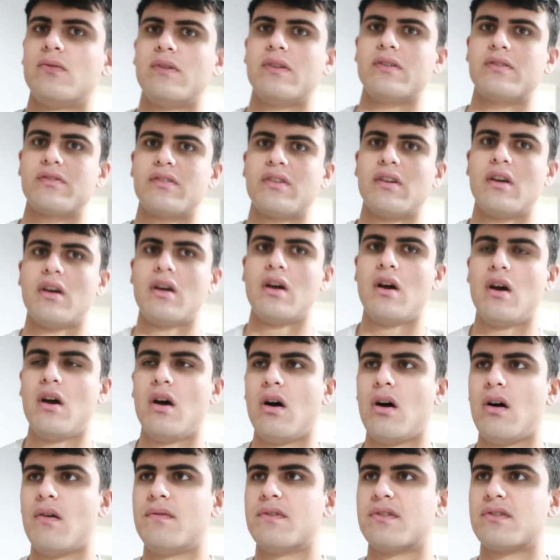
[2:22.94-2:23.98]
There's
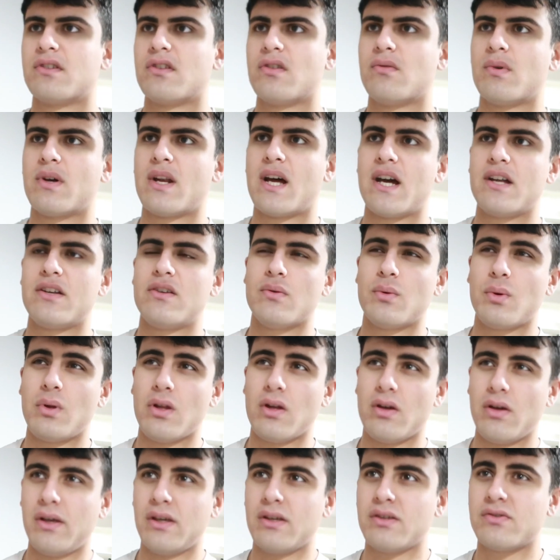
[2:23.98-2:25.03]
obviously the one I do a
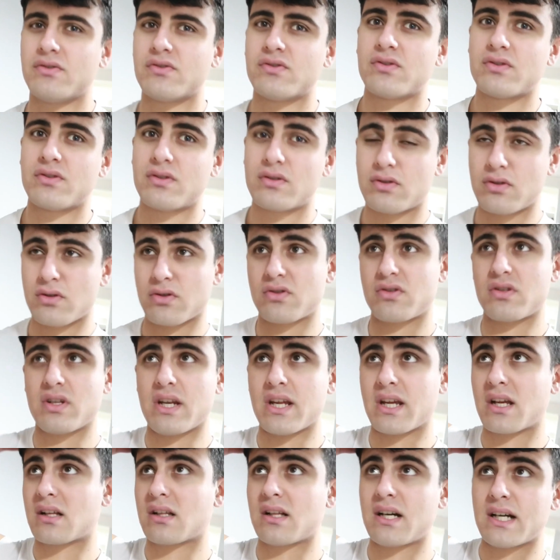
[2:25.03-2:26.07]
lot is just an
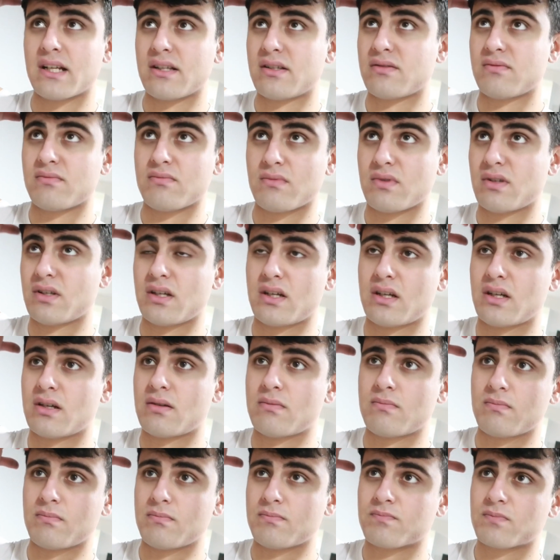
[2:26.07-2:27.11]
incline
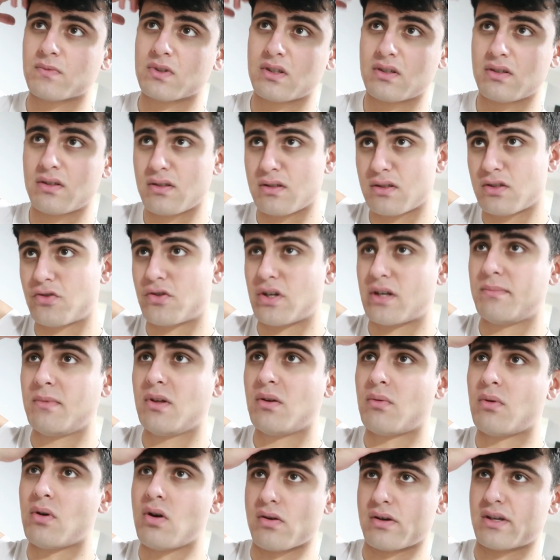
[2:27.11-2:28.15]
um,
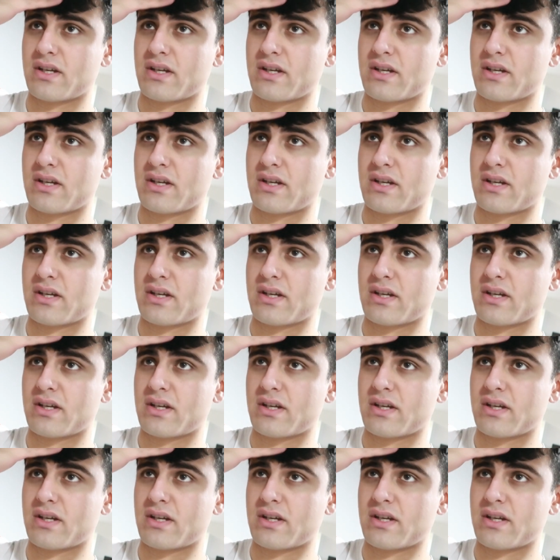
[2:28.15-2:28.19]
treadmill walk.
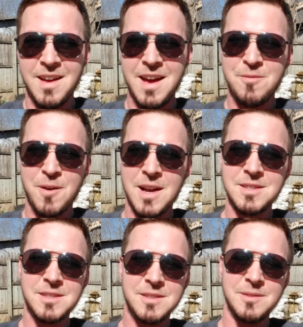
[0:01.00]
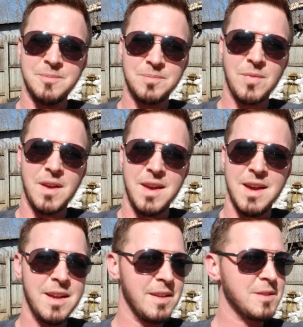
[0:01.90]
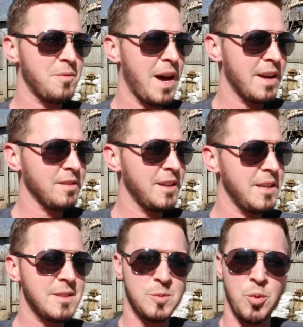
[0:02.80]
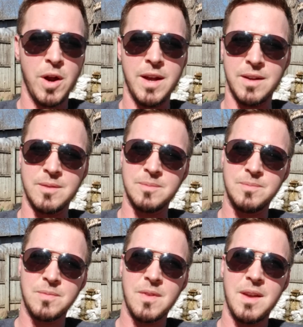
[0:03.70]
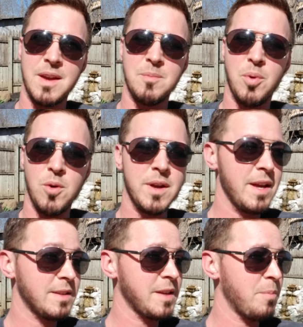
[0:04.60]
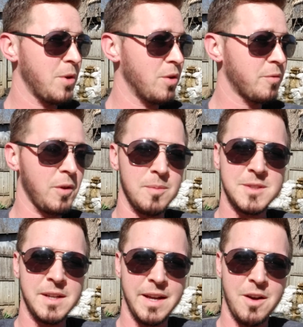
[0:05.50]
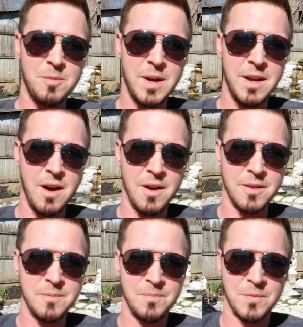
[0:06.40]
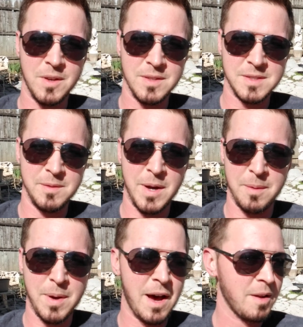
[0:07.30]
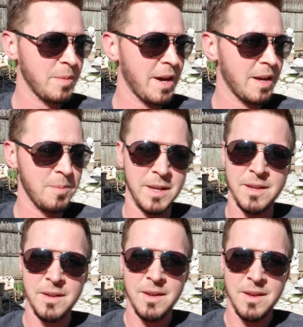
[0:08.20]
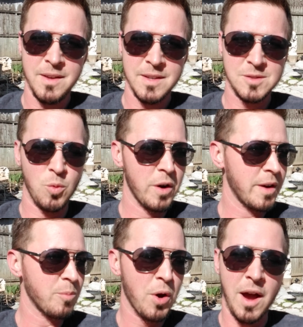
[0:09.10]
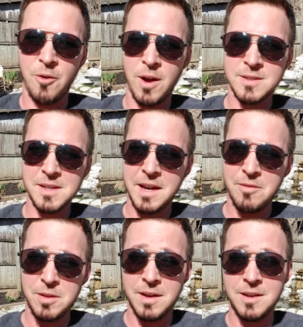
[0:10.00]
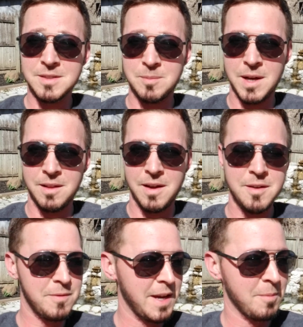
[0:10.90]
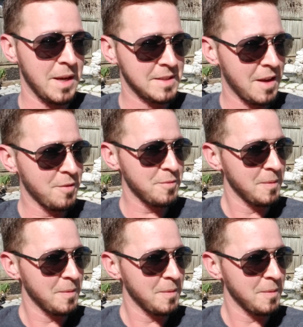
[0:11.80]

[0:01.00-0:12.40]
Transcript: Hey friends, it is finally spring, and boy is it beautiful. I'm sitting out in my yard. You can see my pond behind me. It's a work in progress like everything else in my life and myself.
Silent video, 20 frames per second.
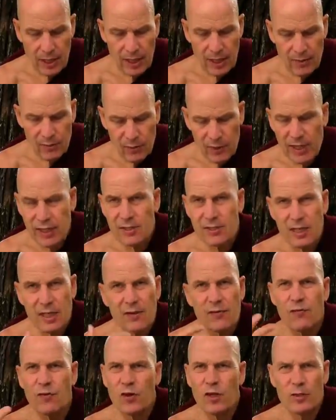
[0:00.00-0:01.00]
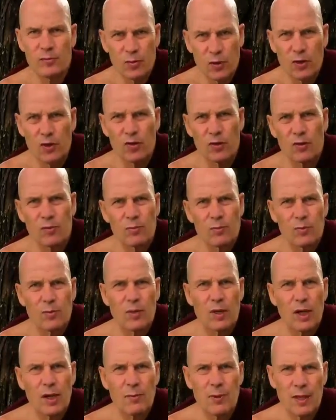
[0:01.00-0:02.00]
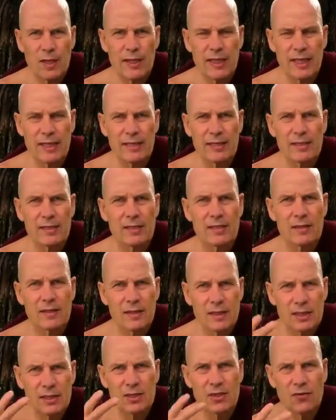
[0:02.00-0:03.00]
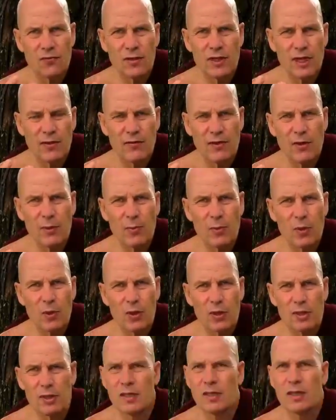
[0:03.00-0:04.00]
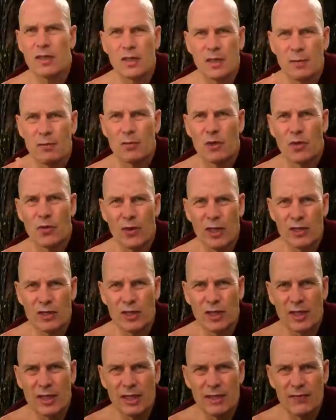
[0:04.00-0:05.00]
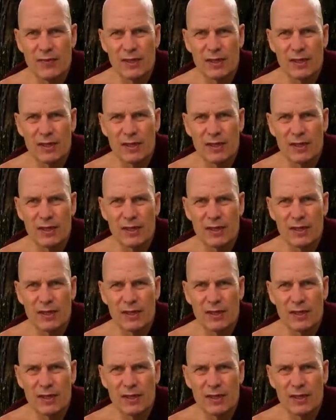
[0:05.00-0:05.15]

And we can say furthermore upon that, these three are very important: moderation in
▬▬▬
#### Activity
Set every entry down again word for word, but not the pictures.

#### Output below
[2:22.94-2:23.98]
There's
[2:23.98-2:25.03]
obviously the one I do a
[2:25.03-2:26.07]
lot is just an
[2:26.07-2:27.11]
incline
[2:27.11-2:28.15]
um,
[2:28.15-2:28.19]
treadmill walk.
[0:01.00]
[0:01.90]
[0:02.80]
[0:03.70]
[0:04.60]
[0:05.50]
[0:06.40]
[0:07.30]
[0:08.20]
[0:09.10]
[0:10.00]
[0:10.90]
[0:11.80]

[0:01.00-0:12.40]
Transcript: Hey friends, it is finally spring, and boy is it beautiful. I'm sitting out in my yard. You can see my pond behind me. It's a work in progress like everything else in my life and myself.
Silent video, 20 frames per second.
[0:00.00-0:01.00]
[0:01.00-0:02.00]
[0:02.00-0:03.00]
[0:03.00-0:04.00]
[0:04.00-0:05.00]
[0:05.00-0:05.15]

And we can say furthermore upon that, these three are very important: moderation in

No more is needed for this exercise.